**About this task**
Repeat the entries exactly but omit the pictures.

══ Information supplied ══

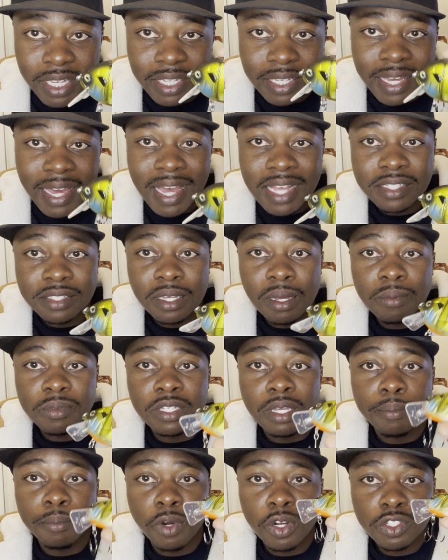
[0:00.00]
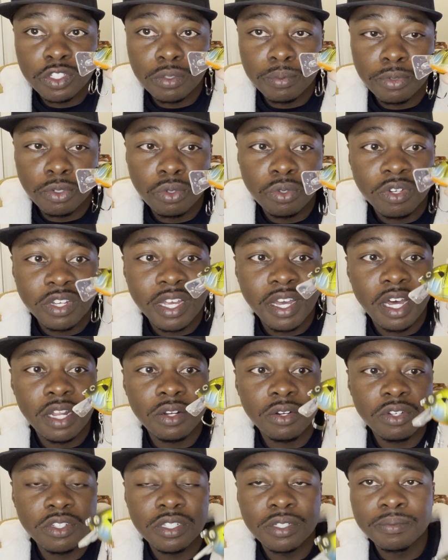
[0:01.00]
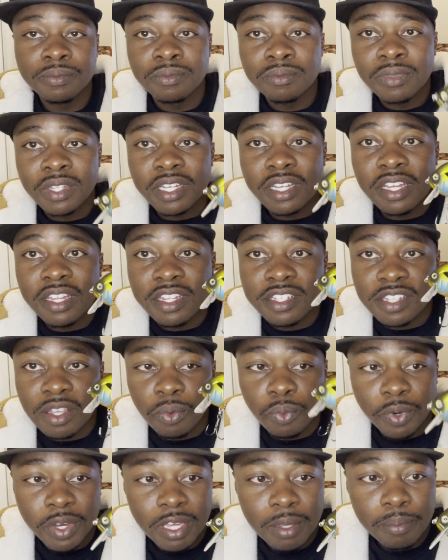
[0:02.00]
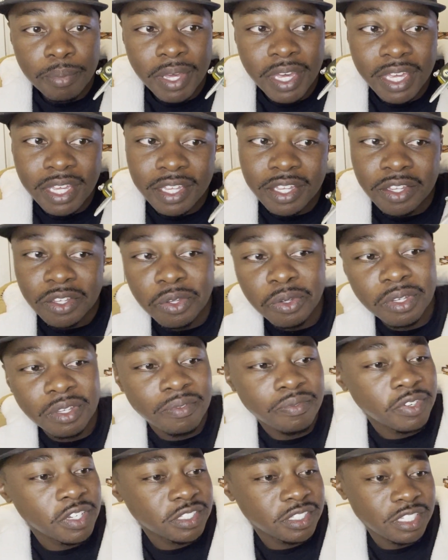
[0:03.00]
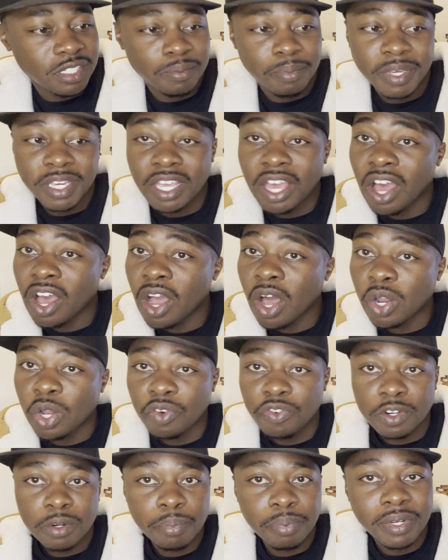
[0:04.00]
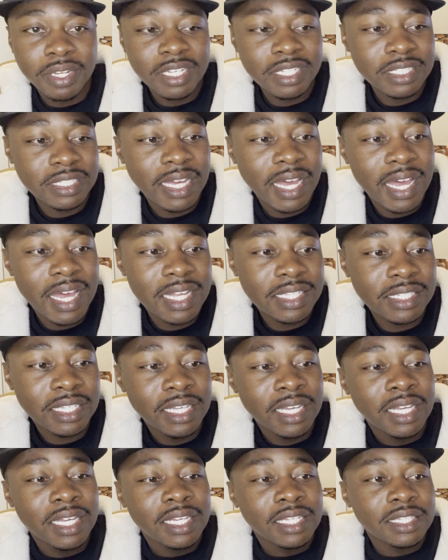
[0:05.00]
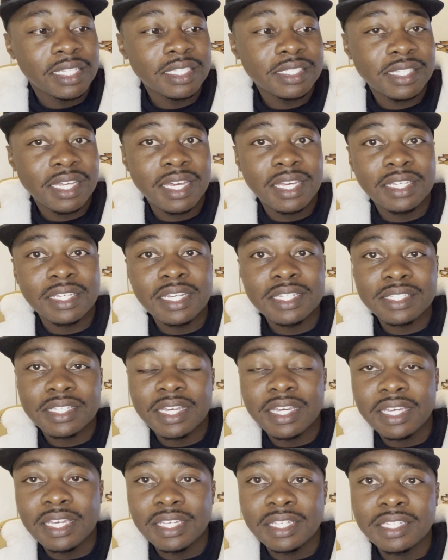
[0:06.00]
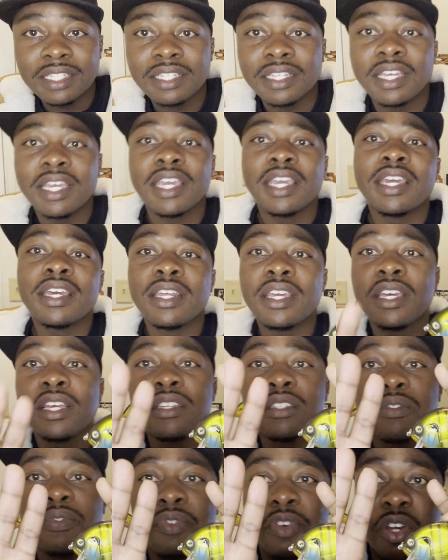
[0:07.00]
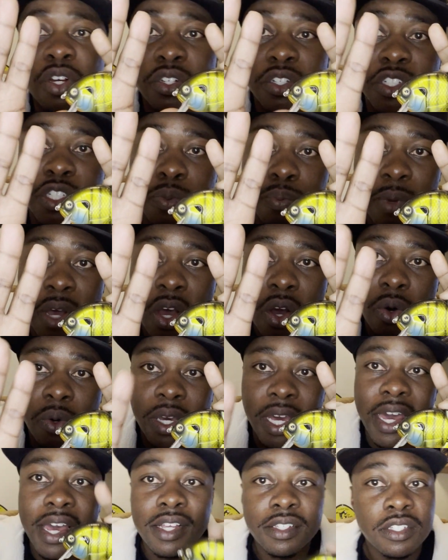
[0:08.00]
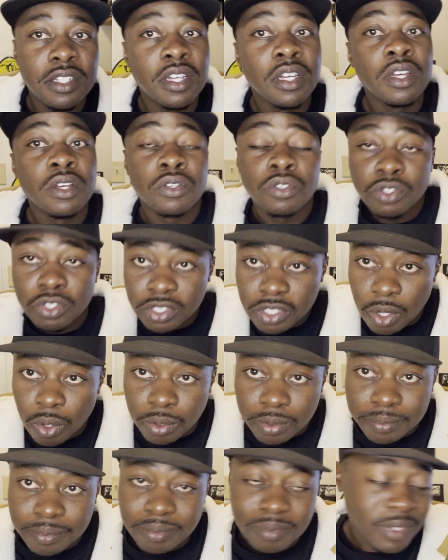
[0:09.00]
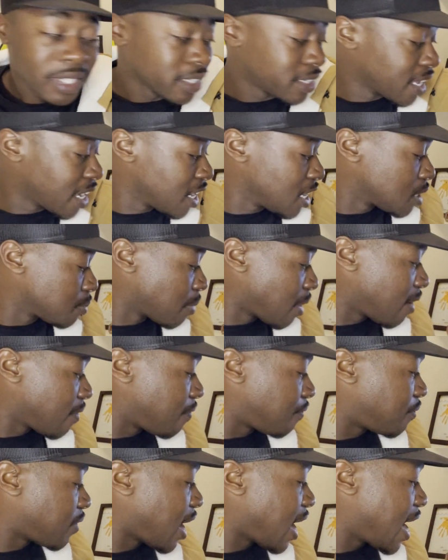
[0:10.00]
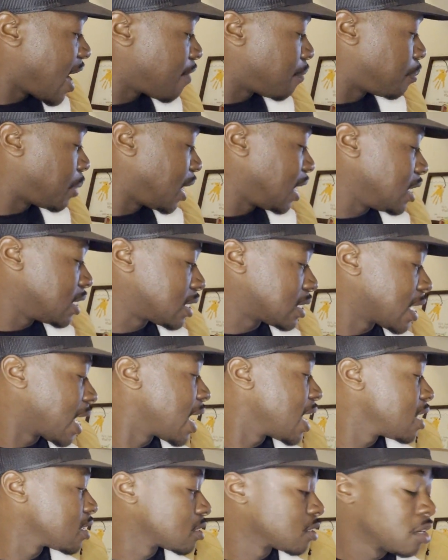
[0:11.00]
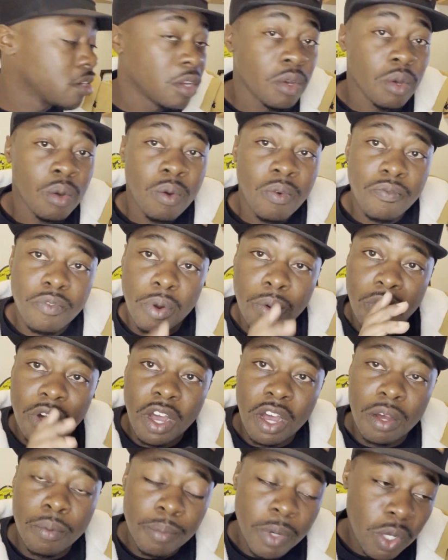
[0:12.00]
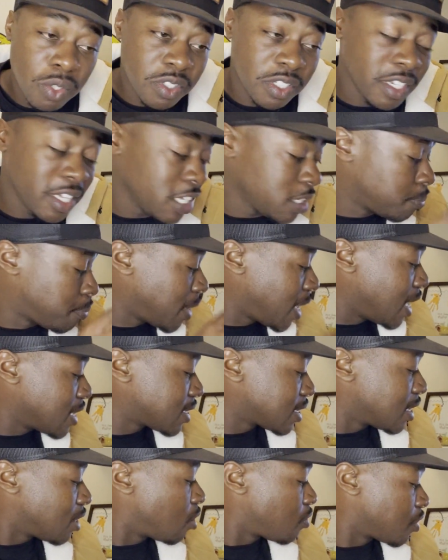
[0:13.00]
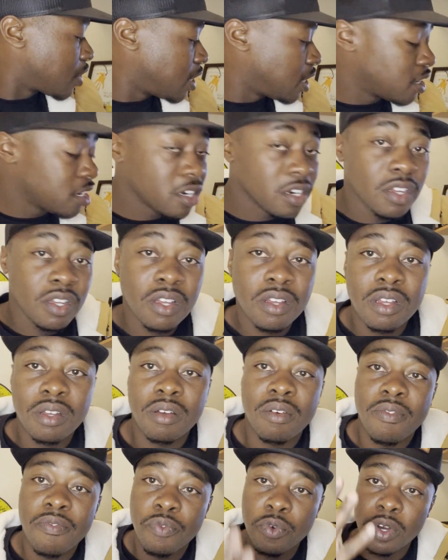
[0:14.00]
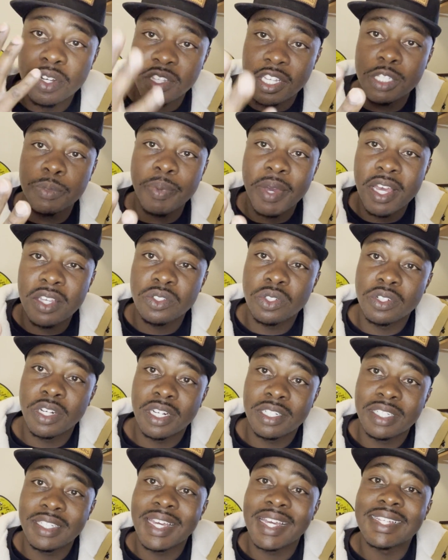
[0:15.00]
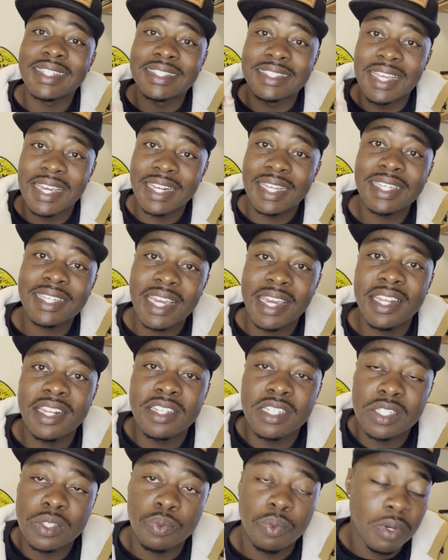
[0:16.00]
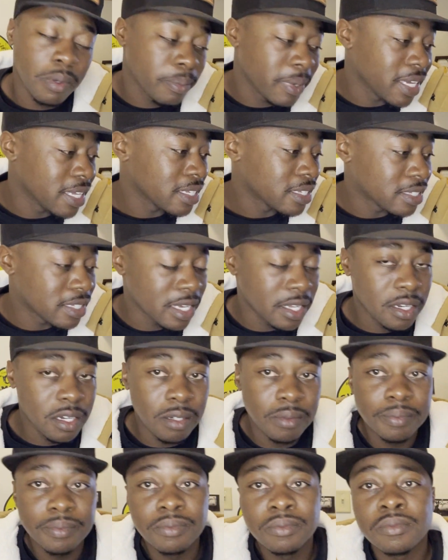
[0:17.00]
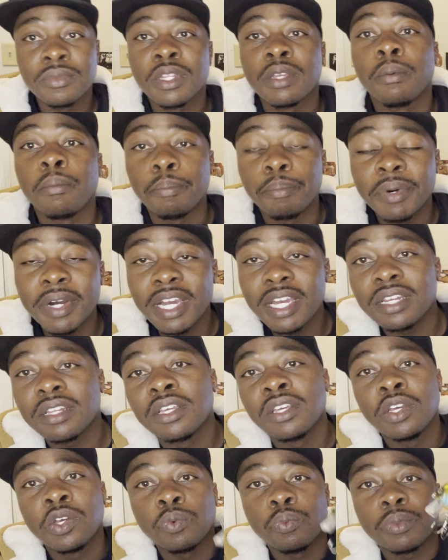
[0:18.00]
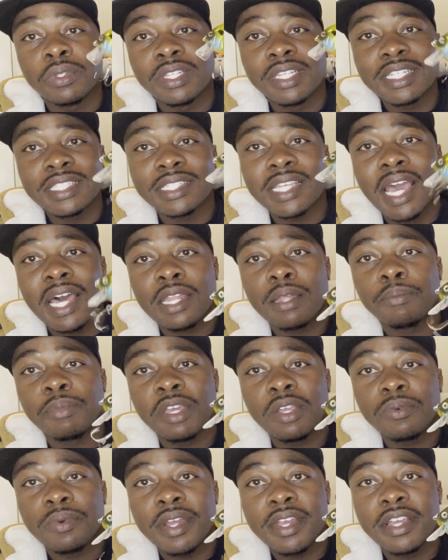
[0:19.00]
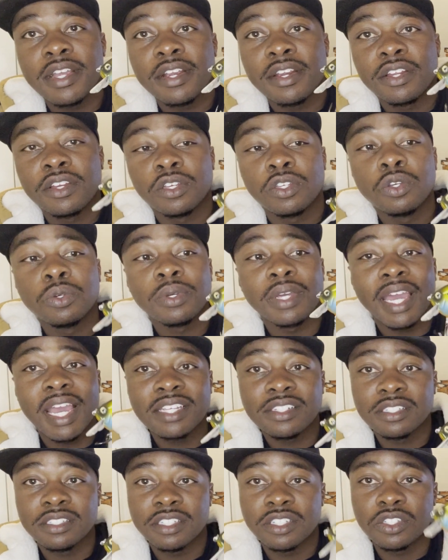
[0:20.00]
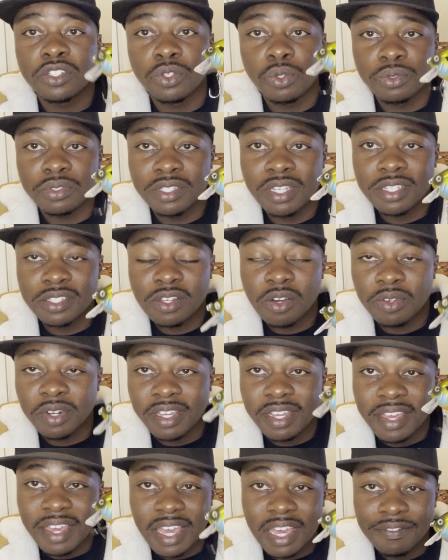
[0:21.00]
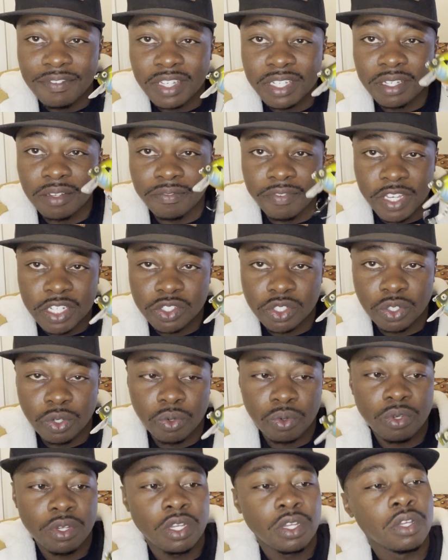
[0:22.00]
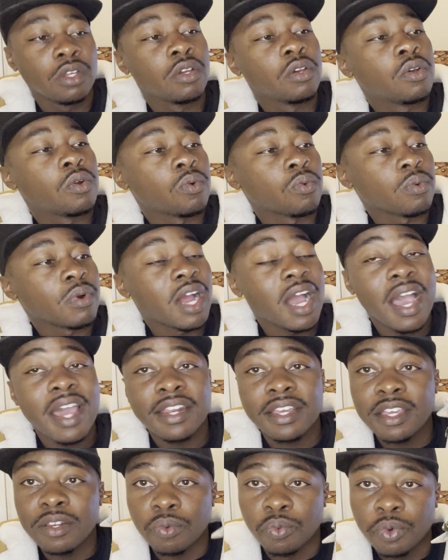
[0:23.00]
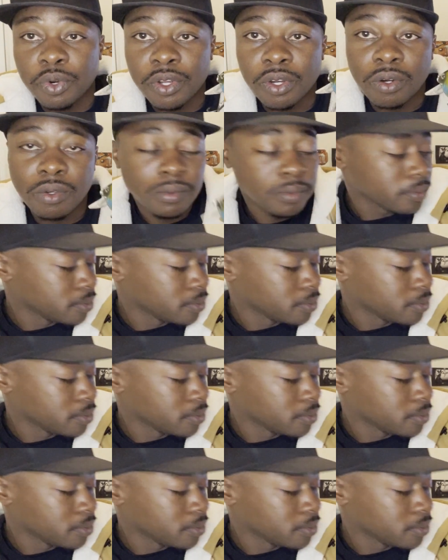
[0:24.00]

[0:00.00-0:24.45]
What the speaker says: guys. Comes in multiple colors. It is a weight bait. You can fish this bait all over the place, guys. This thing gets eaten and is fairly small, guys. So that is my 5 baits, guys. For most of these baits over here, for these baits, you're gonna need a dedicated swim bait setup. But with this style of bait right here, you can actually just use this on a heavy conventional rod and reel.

═══

**Task solution**
[0:00.00]
[0:01.00]
[0:02.00]
[0:03.00]
[0:04.00]
[0:05.00]
[0:06.00]
[0:07.00]
[0:08.00]
[0:09.00]
[0:10.00]
[0:11.00]
[0:12.00]
[0:13.00]
[0:14.00]
[0:15.00]
[0:16.00]
[0:17.00]
[0:18.00]
[0:19.00]
[0:20.00]
[0:21.00]
[0:22.00]
[0:23.00]
[0:24.00]

[0:00.00-0:24.45]
What the speaker says: guys. Comes in multiple colors. It is a weight bait. You can fish this bait all over the place, guys. This thing gets eaten and is fairly small, guys. So that is my 5 baits, guys. For most of these baits over here, for these baits, you're gonna need a dedicated swim bait setup. But with this style of bait right here, you can actually just use this on a heavy conventional rod and reel.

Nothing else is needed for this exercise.